Flawed Energy Efficiency Rules may leave Thousands of Rentable Properties Empty in Wales
CLA Cymru has written to the Cabinet Secretary for Communities and Children, Carl Sargeant AM, warning that energy efficiency regulations from Westminster may compromise the Welsh Government in meeting its housing supply target.
Rebecca Williams, Director CLA Cymru said, “Whilst housing, community development and planning are devolved to Wales, responsibility for building regulations and energy efficiency standards lie in Westminster. In our report The Retrofit-Up*, we conclude that up-to one third of rural homes may become unfit for letting owing to the Minimal Energy Efficiency Standards (MEES), part of the Energy Performance Certificate (EPC) regime. This may affect over 100,000 homes in England and Wales.”
The Welsh Government has committed to supply a total of 20,000 houses within the course of the existing Assembly.
“I have written to the Welsh Government Cabinet Secretary for Communities and Children, responsible for Housing, to propose that we develop a Welsh Rural Housing Strategy. Environmental performance is important, but methodology proposed to measure this is not fit-for-purpose for traditional homes and continuation with the current EPC standards could lead to a position where these homes become technically unusable and have to be removed from the housing stock.”

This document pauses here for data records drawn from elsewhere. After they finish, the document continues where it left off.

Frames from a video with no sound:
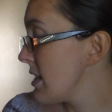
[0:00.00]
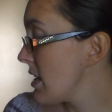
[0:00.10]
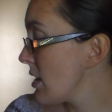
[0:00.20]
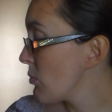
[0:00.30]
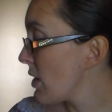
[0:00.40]

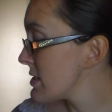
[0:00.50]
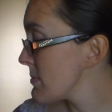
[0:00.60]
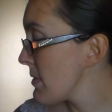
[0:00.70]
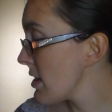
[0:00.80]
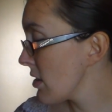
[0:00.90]
The
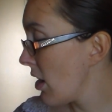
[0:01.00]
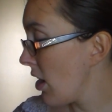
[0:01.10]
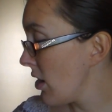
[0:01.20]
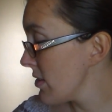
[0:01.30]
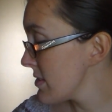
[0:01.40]
recipe
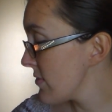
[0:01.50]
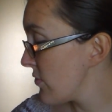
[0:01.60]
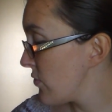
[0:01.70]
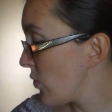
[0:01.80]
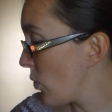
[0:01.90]
calls
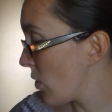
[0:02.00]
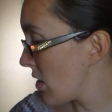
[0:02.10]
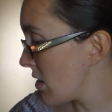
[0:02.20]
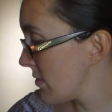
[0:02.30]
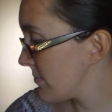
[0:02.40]

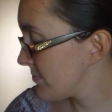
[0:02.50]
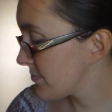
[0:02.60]
for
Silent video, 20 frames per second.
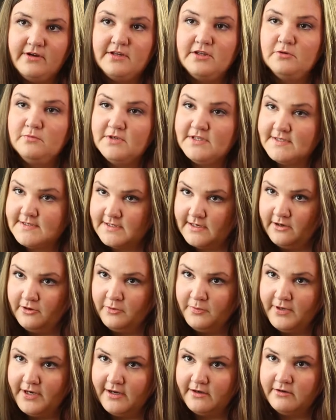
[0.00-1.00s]
and the mid-scale
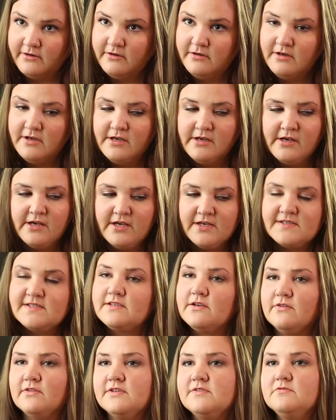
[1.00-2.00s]
pattern.
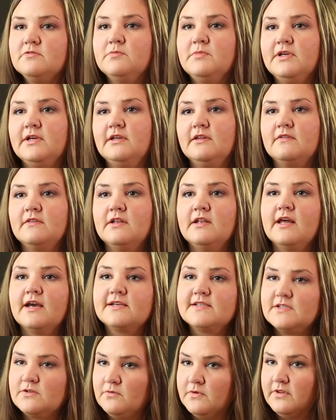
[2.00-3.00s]
So this would be the
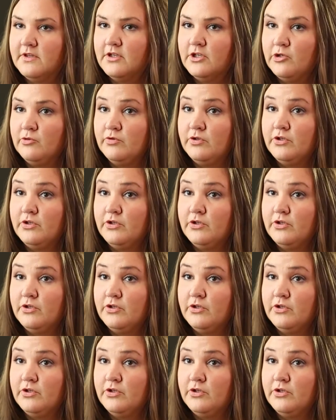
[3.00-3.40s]
next one that you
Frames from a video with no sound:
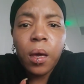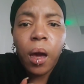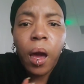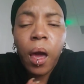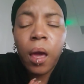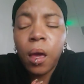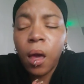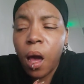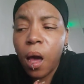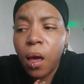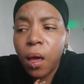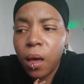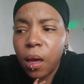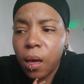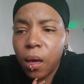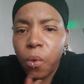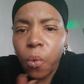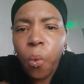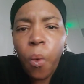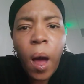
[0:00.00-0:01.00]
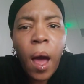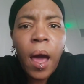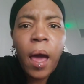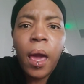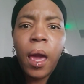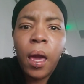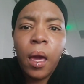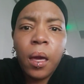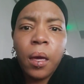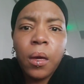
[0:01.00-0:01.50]
I,
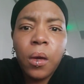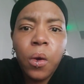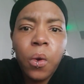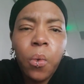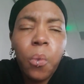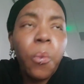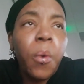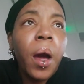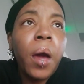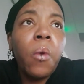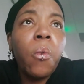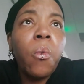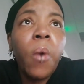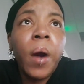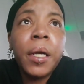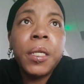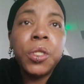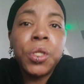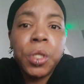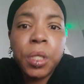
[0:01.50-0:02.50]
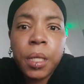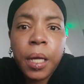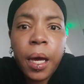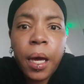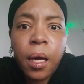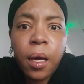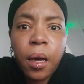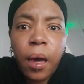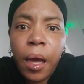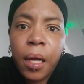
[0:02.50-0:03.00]
why? Why should
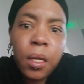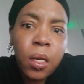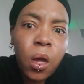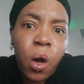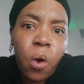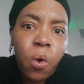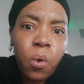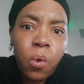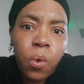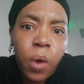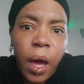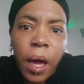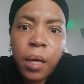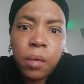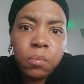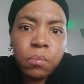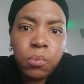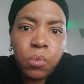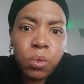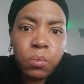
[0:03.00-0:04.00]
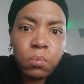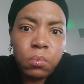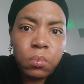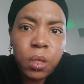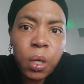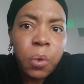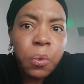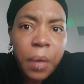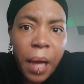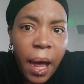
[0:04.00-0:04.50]
I? I don't
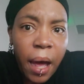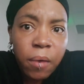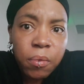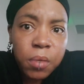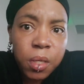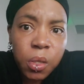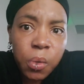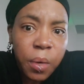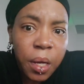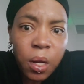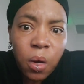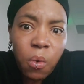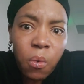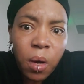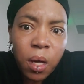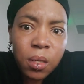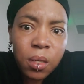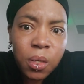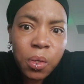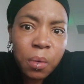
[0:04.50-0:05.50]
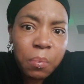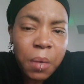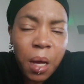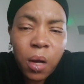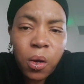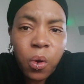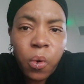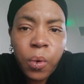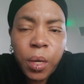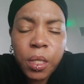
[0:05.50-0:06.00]
have to. I don't want to. I'm
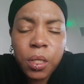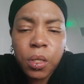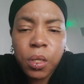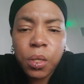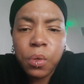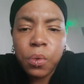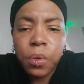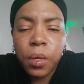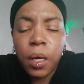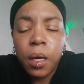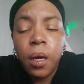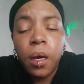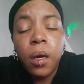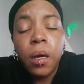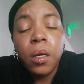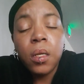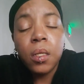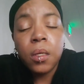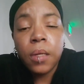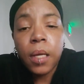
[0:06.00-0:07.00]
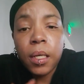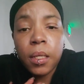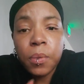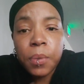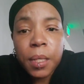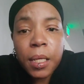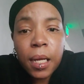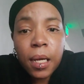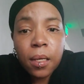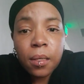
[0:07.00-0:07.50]
not going to. So that's
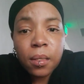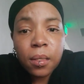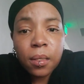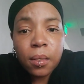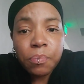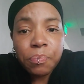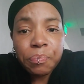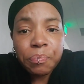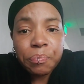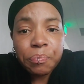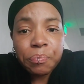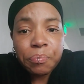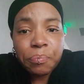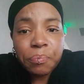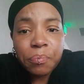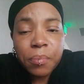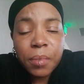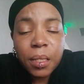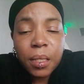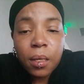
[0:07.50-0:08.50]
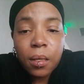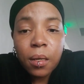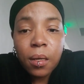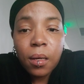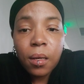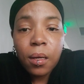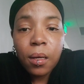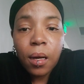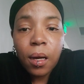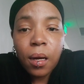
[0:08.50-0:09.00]
what it is.
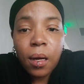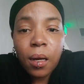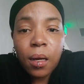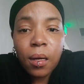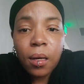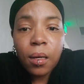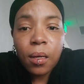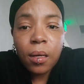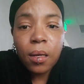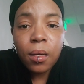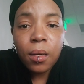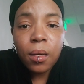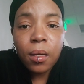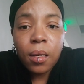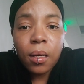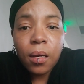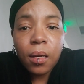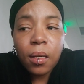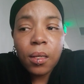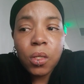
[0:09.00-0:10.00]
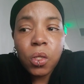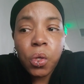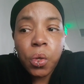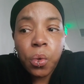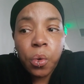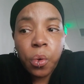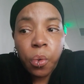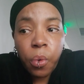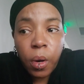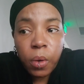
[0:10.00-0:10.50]
To
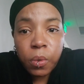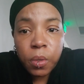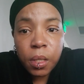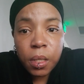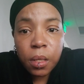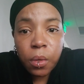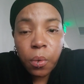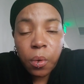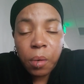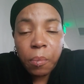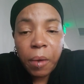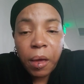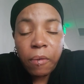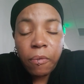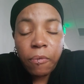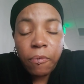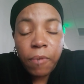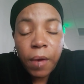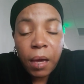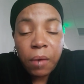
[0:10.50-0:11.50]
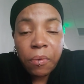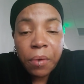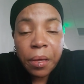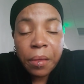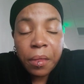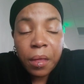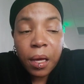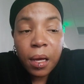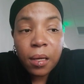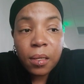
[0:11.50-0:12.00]
quote one of my
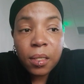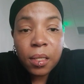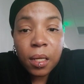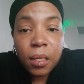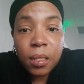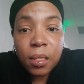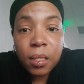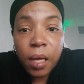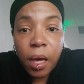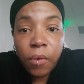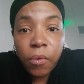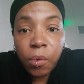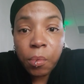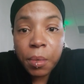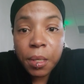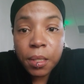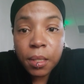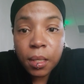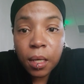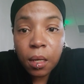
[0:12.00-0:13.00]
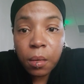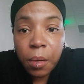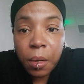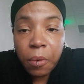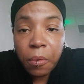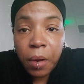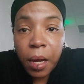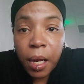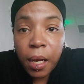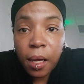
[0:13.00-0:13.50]
favorite things that has ever been said about
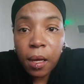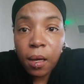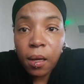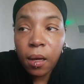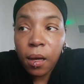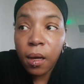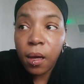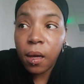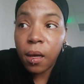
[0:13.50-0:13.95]
writing,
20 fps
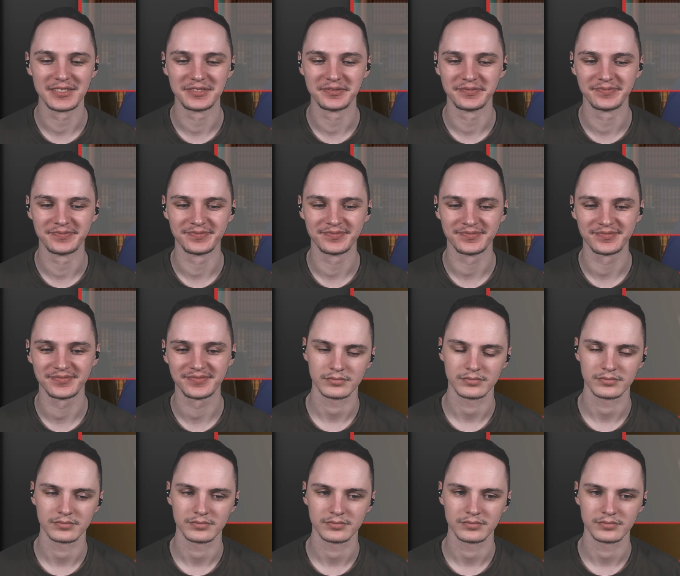
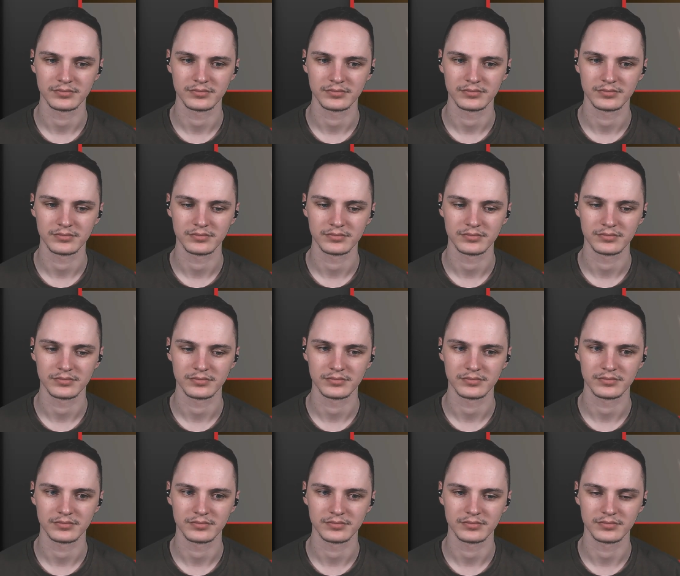
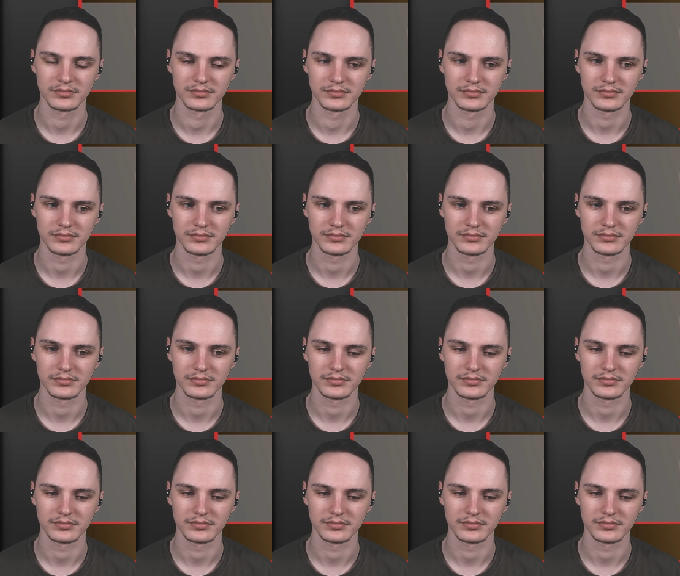(no one is talking)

About 40 per cent of all private rented housing in the countryside is provided by CLA members. In December CLA Cymru revealed research which demonstrates that around £1.3 billion is invested into the rural economy by rural landowners. The same work indicates that around 31 per cent of these investors commit to residential property – over half of them indicated that their future investment target is residential property. However the same respondents explained that their vision is frustrated by regulatory and planning barriers.
Rebecca Williams added, “We recognise that energy efficiency regulation is a Westminster Government responsibility, but we do call upon the Cabinet Secretary for Communities’ to exert pressure on the UK Government to resolve these issues. We must be bold in our policies, but also practical in their application. In many rural communities traditional-built houses ae the norm and they make up a significant percentage of the available housing stock. Many families would welcome these as homes and we must not allow ill-developed policies to lead to a situation in which these homes are removed from the market.